If you need groups claim for access control,
see jetstack/okta-kubectl-auth and #250.
Ping Identity
Login with an account that has permissions to create applications. Create an OIDC application with the following configuration:
- Redirect URIs:
http://localhost:8000http://localhost:18000(used if the port 8000 is already in use)
- Grant type: Authorization Code
- PKCE Enforcement: Required
Leverage the following variables in the next steps.
| Variable | Value |
|---|---|
ISSUER_URL |
https://auth.pingone.com/<PingOne Tenant Id>/as |
YOUR_CLIENT_ID |
random string |
YOUR_CLIENT_SECRET is not required for this configuration.
2. Verify authentication
Run the following command:
kubectl oidc-login setup \
--oidc-issuer-url=ISSUER_URL \
--oidc-client-id=YOUR_CLIENT_ID
It launches the browser and navigates to http://localhost:8000.
Please log in to the provider.
You can set extra options, for example, extra scope or CA certificate. See also the full options.

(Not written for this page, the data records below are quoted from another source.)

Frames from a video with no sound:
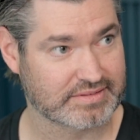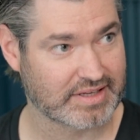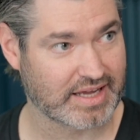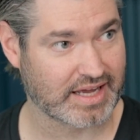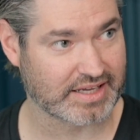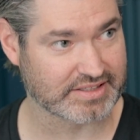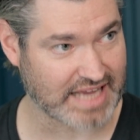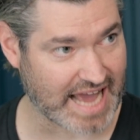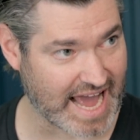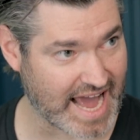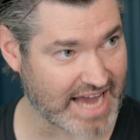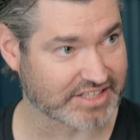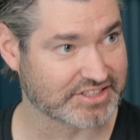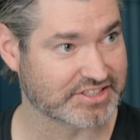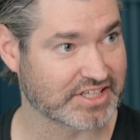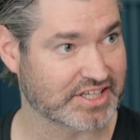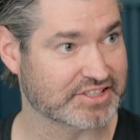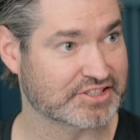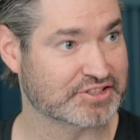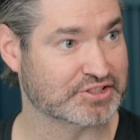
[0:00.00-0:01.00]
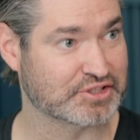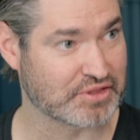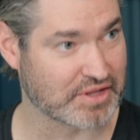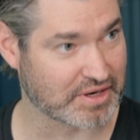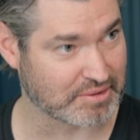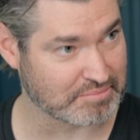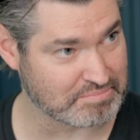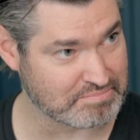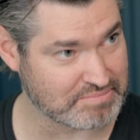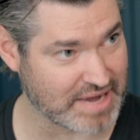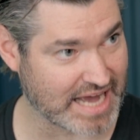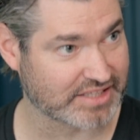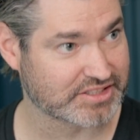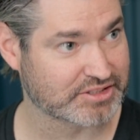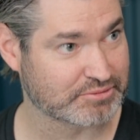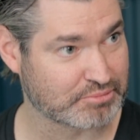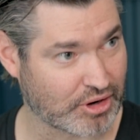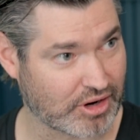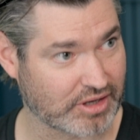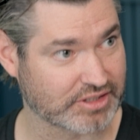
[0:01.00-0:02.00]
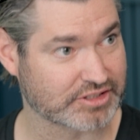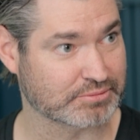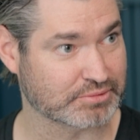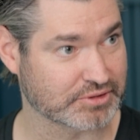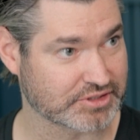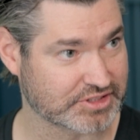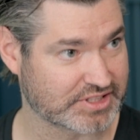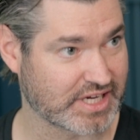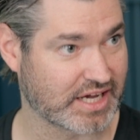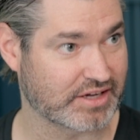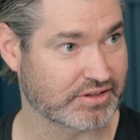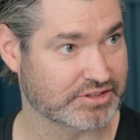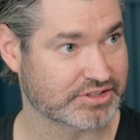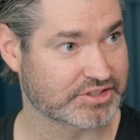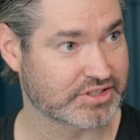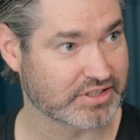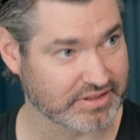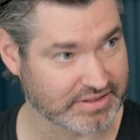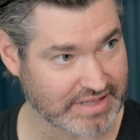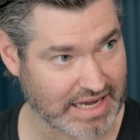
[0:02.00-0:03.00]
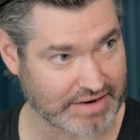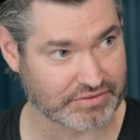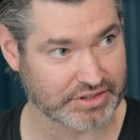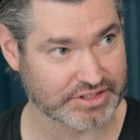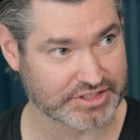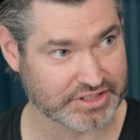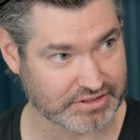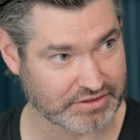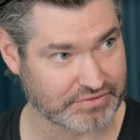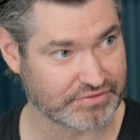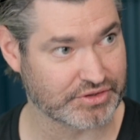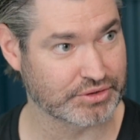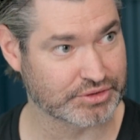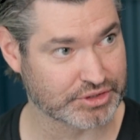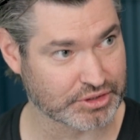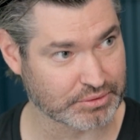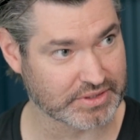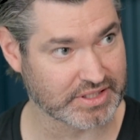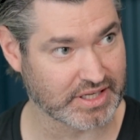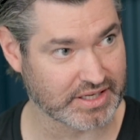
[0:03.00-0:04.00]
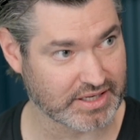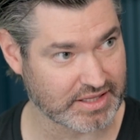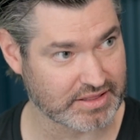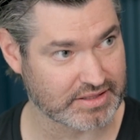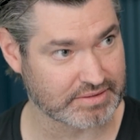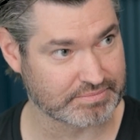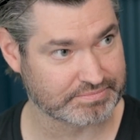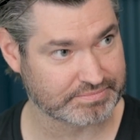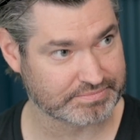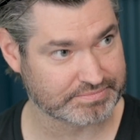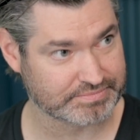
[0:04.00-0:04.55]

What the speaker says: has access to their best possible cells to leverage in the future when they need them.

kubectl oidc-login setup --help
3. Bind a cluster role
Here bind cluster-admin role to you.
kubectl create clusterrolebinding oidc-cluster-admin --clusterrole=cluster-admin --user='ISSUER_URL#YOUR_SUBJECT'
As well as you can create a custom cluster role and bind it.
4. Set up the Kubernetes API server
Add the following flags to kube-apiserver:
--oidc-issuer-url=ISSUER_URL
--oidc-client-id=YOUR_CLIENT_ID
See Kubernetes Authenticating: OpenID Connect Tokens for the all flags.
5. Set up the kubeconfig
Add oidc user to the kubeconfig.
kubectl config set-credentials oidc \
--exec-api-version=client.authentication.k8s.io/v1 \
--exec-command=kubectl \
--exec-arg=oidc-login \
--exec-arg=get-token \
--exec-arg=--oidc-issuer-url=ISSUER_URL \
--exec-arg=--oidc-client-id=YOUR_CLIENT_ID
6. Verify cluster access
Make sure you can access the Kubernetes cluster.
kubectl --user=oidc cluster-info
You can switch the current context to oidc.
kubectl config set-context --current --user=oidc
You can share the kubeconfig to your team members for on-boarding.